═══ Records supplied ═══

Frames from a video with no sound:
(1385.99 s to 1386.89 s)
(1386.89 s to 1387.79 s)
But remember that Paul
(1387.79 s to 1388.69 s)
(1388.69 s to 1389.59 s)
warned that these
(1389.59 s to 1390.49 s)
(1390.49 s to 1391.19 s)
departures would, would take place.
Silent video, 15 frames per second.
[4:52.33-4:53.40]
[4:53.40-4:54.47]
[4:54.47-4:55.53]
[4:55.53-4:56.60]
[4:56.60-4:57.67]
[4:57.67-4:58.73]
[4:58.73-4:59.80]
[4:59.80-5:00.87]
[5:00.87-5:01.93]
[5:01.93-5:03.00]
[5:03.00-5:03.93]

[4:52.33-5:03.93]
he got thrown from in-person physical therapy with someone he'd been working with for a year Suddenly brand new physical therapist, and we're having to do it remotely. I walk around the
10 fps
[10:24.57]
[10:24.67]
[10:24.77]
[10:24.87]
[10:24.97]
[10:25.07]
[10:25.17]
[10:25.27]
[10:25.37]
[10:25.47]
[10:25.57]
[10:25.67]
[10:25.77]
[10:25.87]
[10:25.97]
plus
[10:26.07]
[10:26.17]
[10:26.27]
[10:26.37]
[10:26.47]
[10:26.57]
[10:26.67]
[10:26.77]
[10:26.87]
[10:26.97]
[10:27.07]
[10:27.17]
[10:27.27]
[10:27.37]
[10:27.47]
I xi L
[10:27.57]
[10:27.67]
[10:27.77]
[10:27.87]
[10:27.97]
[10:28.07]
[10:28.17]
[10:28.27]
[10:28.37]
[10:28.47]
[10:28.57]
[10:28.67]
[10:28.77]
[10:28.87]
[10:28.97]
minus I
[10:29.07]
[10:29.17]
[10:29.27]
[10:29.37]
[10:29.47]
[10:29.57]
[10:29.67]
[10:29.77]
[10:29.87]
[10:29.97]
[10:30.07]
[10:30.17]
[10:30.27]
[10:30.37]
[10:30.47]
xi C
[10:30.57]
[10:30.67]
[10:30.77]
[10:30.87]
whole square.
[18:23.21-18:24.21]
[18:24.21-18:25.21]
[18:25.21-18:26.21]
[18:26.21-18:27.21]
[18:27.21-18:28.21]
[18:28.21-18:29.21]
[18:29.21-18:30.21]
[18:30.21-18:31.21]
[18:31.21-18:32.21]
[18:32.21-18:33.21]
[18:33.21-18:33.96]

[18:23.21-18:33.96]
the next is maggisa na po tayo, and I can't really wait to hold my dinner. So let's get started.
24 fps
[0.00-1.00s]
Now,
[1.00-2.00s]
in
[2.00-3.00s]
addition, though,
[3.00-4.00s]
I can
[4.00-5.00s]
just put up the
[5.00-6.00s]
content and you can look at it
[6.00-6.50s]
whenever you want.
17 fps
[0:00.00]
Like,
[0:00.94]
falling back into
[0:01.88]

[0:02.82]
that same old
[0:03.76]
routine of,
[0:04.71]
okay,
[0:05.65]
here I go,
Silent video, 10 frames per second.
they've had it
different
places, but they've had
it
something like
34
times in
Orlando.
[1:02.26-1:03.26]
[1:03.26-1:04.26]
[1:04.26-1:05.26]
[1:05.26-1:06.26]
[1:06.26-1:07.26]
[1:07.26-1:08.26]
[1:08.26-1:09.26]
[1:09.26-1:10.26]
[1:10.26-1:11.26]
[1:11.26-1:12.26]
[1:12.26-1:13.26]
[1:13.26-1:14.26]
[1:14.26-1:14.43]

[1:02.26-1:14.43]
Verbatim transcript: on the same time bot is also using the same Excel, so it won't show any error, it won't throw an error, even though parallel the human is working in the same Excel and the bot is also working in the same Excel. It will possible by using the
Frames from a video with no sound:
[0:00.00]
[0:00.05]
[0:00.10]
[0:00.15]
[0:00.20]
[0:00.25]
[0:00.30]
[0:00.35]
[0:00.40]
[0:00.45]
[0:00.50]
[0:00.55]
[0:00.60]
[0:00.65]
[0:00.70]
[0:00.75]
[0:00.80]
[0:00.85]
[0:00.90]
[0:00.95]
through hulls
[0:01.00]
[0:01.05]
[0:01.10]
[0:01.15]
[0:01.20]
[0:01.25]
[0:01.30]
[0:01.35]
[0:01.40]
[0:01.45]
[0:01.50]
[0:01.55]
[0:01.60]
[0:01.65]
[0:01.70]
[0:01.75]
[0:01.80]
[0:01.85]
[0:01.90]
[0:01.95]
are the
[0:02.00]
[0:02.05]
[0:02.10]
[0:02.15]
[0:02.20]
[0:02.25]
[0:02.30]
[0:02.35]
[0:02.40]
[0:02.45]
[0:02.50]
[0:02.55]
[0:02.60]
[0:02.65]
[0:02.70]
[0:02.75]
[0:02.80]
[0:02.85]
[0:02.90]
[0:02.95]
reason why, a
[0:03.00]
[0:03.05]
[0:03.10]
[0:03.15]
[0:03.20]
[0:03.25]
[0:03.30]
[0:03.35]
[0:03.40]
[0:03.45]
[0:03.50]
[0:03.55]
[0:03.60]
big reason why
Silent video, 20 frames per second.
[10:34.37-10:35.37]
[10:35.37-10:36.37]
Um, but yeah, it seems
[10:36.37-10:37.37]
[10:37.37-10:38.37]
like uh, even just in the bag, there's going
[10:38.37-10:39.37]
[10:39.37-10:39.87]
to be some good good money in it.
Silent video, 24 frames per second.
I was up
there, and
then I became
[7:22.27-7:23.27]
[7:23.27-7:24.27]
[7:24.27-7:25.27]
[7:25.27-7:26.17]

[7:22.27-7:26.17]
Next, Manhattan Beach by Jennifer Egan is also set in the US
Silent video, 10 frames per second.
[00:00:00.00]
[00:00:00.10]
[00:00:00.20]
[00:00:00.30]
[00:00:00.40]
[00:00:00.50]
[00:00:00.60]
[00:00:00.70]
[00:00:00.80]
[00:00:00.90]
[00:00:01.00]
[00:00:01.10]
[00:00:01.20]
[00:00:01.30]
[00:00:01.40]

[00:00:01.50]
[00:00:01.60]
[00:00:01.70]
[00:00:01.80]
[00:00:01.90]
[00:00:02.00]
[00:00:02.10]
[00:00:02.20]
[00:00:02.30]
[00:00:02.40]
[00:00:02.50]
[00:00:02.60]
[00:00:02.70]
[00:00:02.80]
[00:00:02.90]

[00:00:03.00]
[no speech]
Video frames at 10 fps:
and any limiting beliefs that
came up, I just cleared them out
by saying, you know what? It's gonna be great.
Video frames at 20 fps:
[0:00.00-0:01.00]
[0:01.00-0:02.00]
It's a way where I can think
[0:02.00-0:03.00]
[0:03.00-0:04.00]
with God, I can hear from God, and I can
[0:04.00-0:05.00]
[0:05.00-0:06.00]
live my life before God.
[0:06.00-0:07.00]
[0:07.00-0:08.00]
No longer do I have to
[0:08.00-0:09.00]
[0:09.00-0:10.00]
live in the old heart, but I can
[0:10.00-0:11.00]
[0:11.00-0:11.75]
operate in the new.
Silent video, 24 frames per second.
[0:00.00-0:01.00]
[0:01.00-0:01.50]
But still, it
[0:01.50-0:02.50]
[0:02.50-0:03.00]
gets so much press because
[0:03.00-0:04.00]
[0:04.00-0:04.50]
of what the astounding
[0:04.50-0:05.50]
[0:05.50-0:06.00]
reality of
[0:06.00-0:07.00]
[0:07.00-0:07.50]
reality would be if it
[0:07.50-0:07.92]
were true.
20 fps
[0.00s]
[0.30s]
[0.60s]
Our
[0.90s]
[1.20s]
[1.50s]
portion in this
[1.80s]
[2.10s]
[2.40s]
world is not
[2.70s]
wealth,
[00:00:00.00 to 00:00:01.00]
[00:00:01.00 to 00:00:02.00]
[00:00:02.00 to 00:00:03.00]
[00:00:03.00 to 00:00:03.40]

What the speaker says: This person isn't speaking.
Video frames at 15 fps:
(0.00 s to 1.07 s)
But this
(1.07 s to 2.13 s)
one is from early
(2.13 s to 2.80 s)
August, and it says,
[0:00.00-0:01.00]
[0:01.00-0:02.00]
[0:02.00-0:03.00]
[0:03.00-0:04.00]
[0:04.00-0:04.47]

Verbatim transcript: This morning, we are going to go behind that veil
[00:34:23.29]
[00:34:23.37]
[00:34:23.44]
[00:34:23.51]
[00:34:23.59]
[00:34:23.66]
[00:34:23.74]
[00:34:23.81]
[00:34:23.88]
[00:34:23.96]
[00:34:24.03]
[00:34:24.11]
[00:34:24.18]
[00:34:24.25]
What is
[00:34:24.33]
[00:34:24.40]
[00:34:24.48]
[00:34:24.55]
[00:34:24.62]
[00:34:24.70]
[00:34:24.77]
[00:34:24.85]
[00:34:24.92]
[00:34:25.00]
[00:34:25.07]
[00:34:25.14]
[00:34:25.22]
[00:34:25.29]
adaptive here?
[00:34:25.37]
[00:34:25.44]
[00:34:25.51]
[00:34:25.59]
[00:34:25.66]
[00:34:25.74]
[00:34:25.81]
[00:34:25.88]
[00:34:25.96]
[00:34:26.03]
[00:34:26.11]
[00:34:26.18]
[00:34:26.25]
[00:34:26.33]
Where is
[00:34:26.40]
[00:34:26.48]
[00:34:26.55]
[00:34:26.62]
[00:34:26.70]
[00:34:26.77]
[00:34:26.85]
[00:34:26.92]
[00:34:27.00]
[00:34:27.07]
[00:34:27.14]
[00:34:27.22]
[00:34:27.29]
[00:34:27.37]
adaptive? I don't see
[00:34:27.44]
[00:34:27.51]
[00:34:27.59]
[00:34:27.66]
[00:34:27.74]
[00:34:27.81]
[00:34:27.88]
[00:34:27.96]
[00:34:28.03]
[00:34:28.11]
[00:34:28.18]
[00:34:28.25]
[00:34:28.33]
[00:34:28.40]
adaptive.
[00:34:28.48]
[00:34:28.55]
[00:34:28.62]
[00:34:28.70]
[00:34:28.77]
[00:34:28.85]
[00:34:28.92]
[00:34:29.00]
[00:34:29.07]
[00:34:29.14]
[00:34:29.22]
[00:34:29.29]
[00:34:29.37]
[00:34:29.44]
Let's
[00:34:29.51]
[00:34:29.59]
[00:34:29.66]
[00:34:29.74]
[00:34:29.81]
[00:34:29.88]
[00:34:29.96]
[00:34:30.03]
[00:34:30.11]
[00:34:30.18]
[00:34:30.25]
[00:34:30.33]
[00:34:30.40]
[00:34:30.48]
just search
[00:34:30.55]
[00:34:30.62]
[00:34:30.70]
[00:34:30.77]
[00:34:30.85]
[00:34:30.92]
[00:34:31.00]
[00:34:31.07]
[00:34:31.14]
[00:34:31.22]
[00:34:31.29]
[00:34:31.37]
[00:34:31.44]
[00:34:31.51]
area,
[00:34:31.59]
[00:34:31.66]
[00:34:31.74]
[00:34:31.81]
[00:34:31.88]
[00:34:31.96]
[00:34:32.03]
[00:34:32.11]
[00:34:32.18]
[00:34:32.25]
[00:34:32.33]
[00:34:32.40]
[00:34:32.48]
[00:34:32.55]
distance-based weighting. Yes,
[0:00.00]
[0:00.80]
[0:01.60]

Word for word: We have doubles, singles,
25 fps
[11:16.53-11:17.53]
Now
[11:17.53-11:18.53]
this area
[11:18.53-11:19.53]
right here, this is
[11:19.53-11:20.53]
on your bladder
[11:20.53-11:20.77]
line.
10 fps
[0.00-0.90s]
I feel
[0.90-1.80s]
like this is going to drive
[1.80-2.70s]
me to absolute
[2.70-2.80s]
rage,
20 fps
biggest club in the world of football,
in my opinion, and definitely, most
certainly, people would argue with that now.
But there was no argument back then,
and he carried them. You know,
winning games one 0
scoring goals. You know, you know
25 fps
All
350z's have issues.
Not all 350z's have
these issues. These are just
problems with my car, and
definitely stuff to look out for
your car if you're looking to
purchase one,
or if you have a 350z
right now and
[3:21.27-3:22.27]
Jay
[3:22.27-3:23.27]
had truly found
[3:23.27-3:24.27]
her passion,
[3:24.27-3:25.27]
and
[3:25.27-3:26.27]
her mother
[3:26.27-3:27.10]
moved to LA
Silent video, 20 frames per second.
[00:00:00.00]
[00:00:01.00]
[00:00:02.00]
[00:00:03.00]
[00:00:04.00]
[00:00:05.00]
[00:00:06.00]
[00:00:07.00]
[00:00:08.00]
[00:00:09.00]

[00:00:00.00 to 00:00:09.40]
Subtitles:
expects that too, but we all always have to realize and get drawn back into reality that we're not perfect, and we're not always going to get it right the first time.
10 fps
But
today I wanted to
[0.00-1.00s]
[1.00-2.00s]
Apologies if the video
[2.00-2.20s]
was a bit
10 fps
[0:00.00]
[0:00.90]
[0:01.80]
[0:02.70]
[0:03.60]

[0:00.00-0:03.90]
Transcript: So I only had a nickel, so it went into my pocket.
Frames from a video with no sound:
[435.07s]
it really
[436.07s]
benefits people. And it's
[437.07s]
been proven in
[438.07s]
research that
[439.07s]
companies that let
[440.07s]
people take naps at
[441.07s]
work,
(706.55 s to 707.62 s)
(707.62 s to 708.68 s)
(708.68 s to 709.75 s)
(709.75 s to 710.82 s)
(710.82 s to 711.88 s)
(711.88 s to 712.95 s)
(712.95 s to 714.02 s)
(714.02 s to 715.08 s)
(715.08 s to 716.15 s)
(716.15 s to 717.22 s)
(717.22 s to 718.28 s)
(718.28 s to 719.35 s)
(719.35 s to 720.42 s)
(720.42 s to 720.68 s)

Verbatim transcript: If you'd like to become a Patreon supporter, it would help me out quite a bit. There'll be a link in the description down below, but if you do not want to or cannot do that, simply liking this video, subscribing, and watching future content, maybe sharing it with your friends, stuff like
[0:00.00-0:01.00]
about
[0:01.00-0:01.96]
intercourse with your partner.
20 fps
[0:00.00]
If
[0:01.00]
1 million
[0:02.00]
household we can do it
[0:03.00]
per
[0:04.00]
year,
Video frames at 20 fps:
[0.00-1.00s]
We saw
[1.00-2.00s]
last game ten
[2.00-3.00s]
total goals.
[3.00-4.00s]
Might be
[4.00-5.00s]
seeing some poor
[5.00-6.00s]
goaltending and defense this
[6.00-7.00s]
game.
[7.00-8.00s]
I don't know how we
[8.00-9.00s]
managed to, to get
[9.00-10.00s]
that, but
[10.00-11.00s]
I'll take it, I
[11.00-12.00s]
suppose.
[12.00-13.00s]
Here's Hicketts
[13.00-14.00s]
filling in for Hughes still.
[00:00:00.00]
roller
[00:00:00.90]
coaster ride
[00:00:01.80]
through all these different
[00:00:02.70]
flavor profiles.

═══

### Task objective
Whenever a line of the data above includes the word "Verbatim", copy that line.

### Exercise answer
Verbatim transcript: on the same time bot is also using the same Excel, so it won't show any error, it won't throw an error, even though parallel the human is working in the same Excel and the bot is also working in the same Excel. It will possible by using the
Verbatim transcript: This morning, we are going to go behind that veil
Verbatim transcript: If you'd like to become a Patreon supporter, it would help me out quite a bit. There'll be a link in the description down below, but if you do not want to or cannot do that, simply liking this video, subscribing, and watching future content, maybe sharing it with your friends, stuff like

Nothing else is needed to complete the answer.